On parle donc de pouvoir tarir une vache sans antibiotique si son dernier résultat de CCS est inférieur à 100 000 c/mL pour une primipare (L1) ou inférieur à 200 000 c/mL pour une multipare (L2+). À noter que le comptage de CCS du troupeau est de < 250 000 c/mL dans les 12 derniers mois. De plus, l’historique des mammites cliniques de la lactation passée dans le dossier de la vache ne semble pas avoir d’importance sur le choix des candidates. Ce critère était possiblement fortement associé au CCS pour les vaches qui ont contracté une infection récente.

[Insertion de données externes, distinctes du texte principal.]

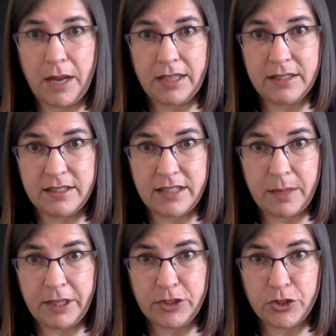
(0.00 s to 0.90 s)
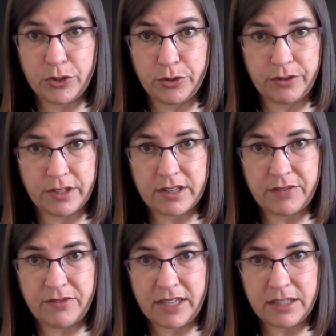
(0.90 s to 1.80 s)
stomach churned as I
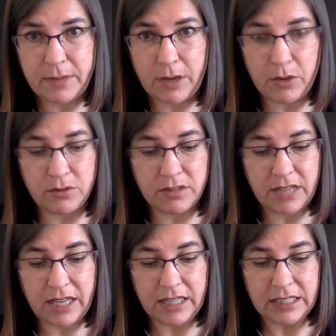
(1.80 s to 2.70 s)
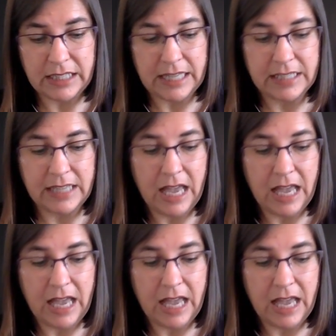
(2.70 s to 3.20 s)
faced my own science class.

Évidemment, il serait malgré tout justifiable d’utiliser une infusion intramammaire au tarissement dans le cas d’une vache ayant un épisode de mammite clinique après le dernier test de CCS de sa lactation.

Cette dernière étude apporte un nouveau regard sur les critères de sélection de troupeaux et de vaches individuelles pour le tarissement sélectif.

La combinaison des tests de CCS et des cultures de lait

L’étude mentionne aussi que la réduction d’utilisation des antibiotiques pourrait être encore plus accentuée en combinant l’approche « CCS seulement » à une culture bactériologique. En effet, lorsqu’une vache présente un CCS > 200 000 c/mL, une culture bactériologique des 4 quartiers individuels permettrait d’identifier le ou les quartiers infectés. Avec cette information en main, vous pourriez n’utiliser des antibiotiques que dans les quartiers infectés.

Un protocole pour chaque ferme

Discutez avec votre médecin vétérinaire de la possibilité d’inclure une stratégie de traitement sélectif au tarissement dans votre gestion de troupeau. Il s’agit d’une belle occasion pour vous assurer que votre utilisation d’antibiotiques à la ferme est judicieuse et aussi de vous attarder à l’évaluation de la santé du pis. Les protocoles peuvent être adaptés pour mieux tenir compte de la réalité de chaque élevage.

Il est possible que votre troupeau ne réponde pas, pour le moment, aux critères pour faire du tarissement sélectif de façon sécuritaire et efficace. Néanmoins, il vous sera tout aussi profitable de vous asseoir avec votre médecin vétérinaire pour travailler à l’atteinte de vos objectifs, tarissement sélectif ou pas. Si la santé du pis est un défi dans votre élevage, il est d’autant plus important de vous y attarder.